When Do You Euthanize Your Cat?
I was at the veterinary clinic again the other day. My geriatric lady cat (Binnie) had cystitis. I can diagnose cystitis. I think it was caused by not feeding her plain microwaved fish plus added water. The fishy soup that I usually give her helps to keep her urinary tract flushed out, which helps to stop the formation of bacteria. I had stopped buying fish because I couldn't get it online anymore from my usual supplier - the oceans are being fished out.
Anyway we are fixing the cystitis (antibiotics and fishy soup!). Binnie is very thin these days and has a lump inside her the size of an orange, I am told.
She must be about 19-20 years of age but I am not sure because I rescued her off the street 18 years ago. I mentioned to the vet that I think about her dying and that it upsets me. I am constantly waiting for it, I said.
She made the point that few cats just die at home. Most get to a stage with their health where the quality of their life prompts us to consider euthanasia.

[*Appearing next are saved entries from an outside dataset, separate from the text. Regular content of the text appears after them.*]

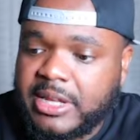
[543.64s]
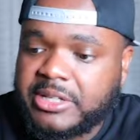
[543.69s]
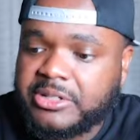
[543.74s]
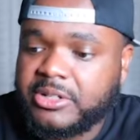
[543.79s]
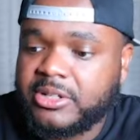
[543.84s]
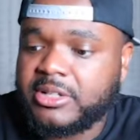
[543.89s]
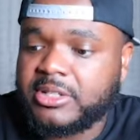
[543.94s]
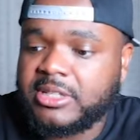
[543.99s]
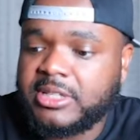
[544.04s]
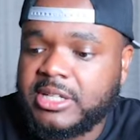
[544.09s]
And as
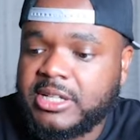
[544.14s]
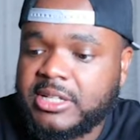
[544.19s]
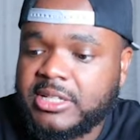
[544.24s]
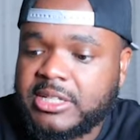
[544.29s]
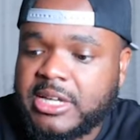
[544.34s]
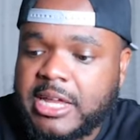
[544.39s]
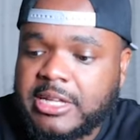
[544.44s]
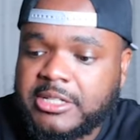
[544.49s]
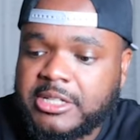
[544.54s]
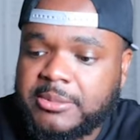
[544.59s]
you can see,
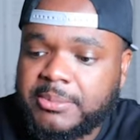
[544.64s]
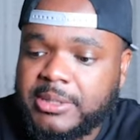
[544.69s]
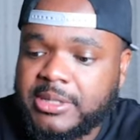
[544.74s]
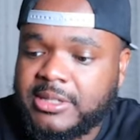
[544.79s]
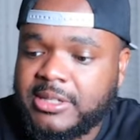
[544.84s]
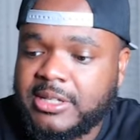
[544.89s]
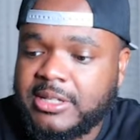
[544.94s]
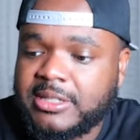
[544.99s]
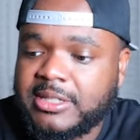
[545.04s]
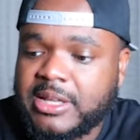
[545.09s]

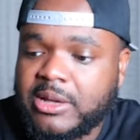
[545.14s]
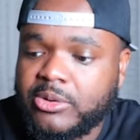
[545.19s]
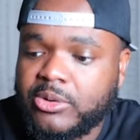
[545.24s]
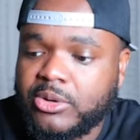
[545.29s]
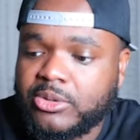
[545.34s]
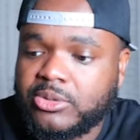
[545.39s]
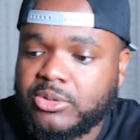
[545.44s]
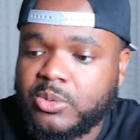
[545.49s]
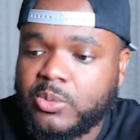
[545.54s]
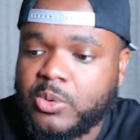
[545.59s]
ChatGPT is now
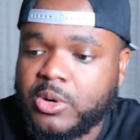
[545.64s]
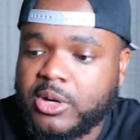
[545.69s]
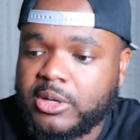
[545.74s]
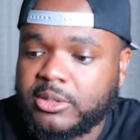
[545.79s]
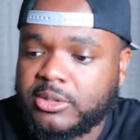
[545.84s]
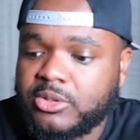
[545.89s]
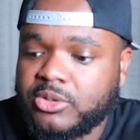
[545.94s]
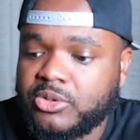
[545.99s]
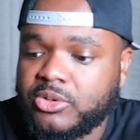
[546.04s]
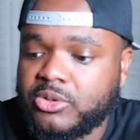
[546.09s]
gone to
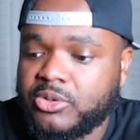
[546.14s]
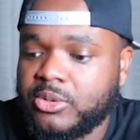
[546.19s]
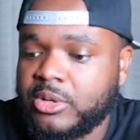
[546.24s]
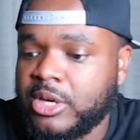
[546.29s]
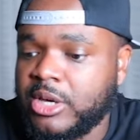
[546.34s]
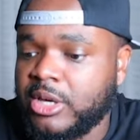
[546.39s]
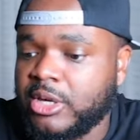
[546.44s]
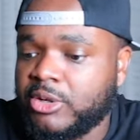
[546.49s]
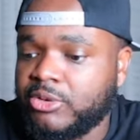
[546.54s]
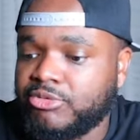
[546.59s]
work to
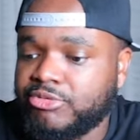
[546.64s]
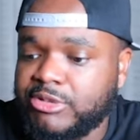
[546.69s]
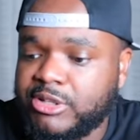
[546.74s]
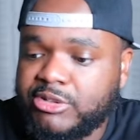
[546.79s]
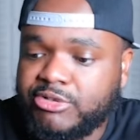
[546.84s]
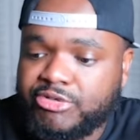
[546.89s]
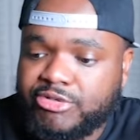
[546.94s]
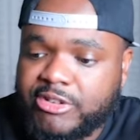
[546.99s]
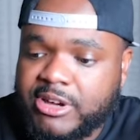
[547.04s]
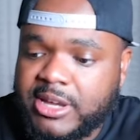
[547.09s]

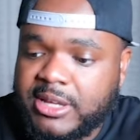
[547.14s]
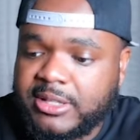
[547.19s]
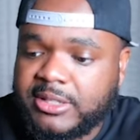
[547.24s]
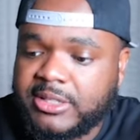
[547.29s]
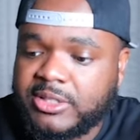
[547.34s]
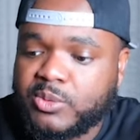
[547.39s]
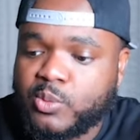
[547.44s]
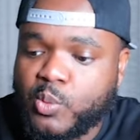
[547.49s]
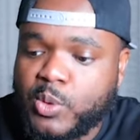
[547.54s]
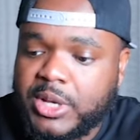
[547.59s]
recreate
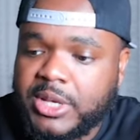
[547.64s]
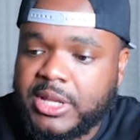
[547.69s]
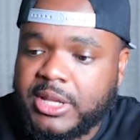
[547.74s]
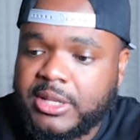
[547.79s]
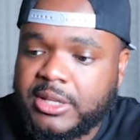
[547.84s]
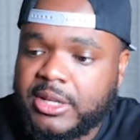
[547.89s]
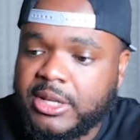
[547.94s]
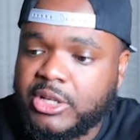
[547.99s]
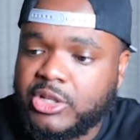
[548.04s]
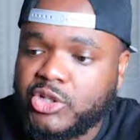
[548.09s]
this
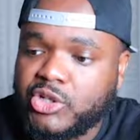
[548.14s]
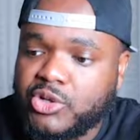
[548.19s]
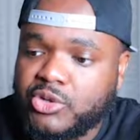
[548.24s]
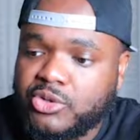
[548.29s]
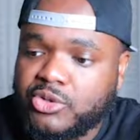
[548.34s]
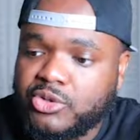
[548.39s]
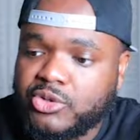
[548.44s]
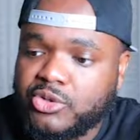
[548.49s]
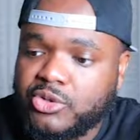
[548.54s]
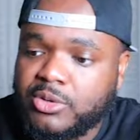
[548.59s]
winning
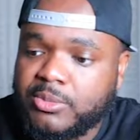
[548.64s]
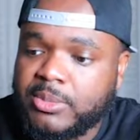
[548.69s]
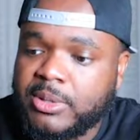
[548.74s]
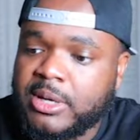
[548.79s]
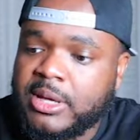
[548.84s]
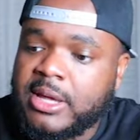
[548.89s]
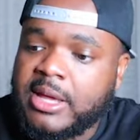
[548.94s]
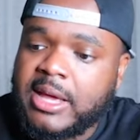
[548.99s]
YouTube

Maybe we should do the same with people? That is a big debate.
Anyway, it is likely that there will come a time when I will have to decide to euthanize my friend of 18 years. I said that I will know when that time arrives. How will I know?

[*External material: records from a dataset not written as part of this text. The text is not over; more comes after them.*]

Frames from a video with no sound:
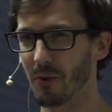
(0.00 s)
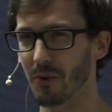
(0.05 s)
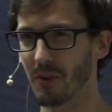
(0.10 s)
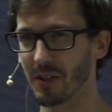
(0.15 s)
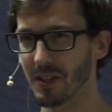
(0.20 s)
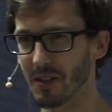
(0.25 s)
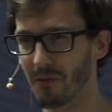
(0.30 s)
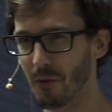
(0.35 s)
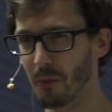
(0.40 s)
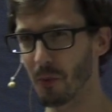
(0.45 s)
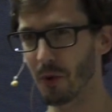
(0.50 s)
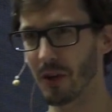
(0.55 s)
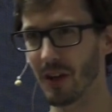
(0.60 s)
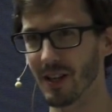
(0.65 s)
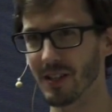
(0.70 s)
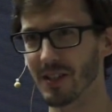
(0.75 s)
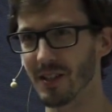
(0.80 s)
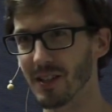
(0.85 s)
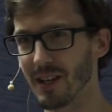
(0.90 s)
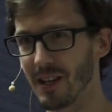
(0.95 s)
or is everybody
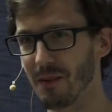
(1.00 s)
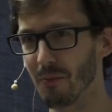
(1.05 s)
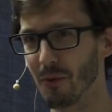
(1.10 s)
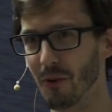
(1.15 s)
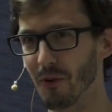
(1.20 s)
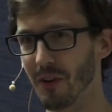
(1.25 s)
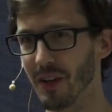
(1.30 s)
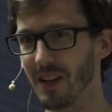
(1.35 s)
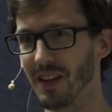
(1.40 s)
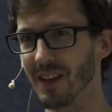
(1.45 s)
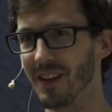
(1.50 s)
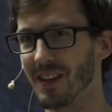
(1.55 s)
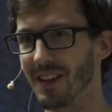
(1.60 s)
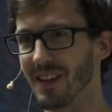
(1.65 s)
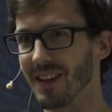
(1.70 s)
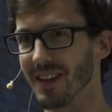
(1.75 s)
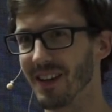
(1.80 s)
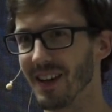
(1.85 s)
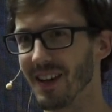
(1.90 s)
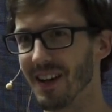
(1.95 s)
else asleep already
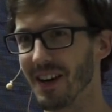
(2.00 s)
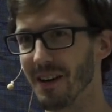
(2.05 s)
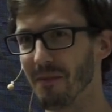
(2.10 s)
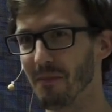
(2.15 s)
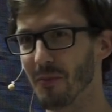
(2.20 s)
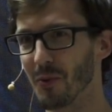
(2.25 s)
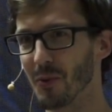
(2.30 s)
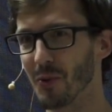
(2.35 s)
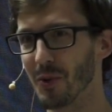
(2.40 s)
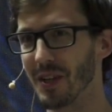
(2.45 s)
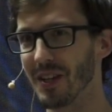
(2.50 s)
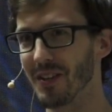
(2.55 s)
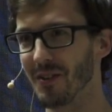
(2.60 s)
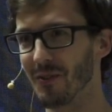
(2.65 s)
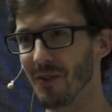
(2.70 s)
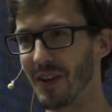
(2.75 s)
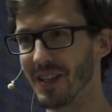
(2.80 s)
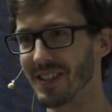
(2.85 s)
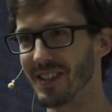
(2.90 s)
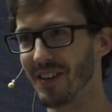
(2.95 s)
who didn't
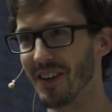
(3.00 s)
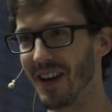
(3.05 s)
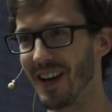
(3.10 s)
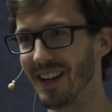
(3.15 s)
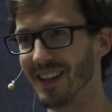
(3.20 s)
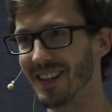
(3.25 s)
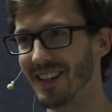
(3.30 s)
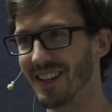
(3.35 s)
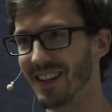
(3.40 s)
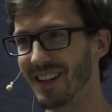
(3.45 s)
raise their hand?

I think you can tell instinctively, but if we analyse those instincts we arrive at these questions:
- Is your cat in pain and/or discomfort that cannot be relieved?
- Is she eating and drinking?
- Can she do the things that she likes to do?
- Is she having a lot of bad days?
Quality of life questions are very difficult. I believe I will know when it is time for my darling Binnie to go north.
In the 21st century euthanasia is carried out by an intravenous injection of an anesthetic agent in an amount that causes unconsciousness and cardiac arrest. It is not always done this way.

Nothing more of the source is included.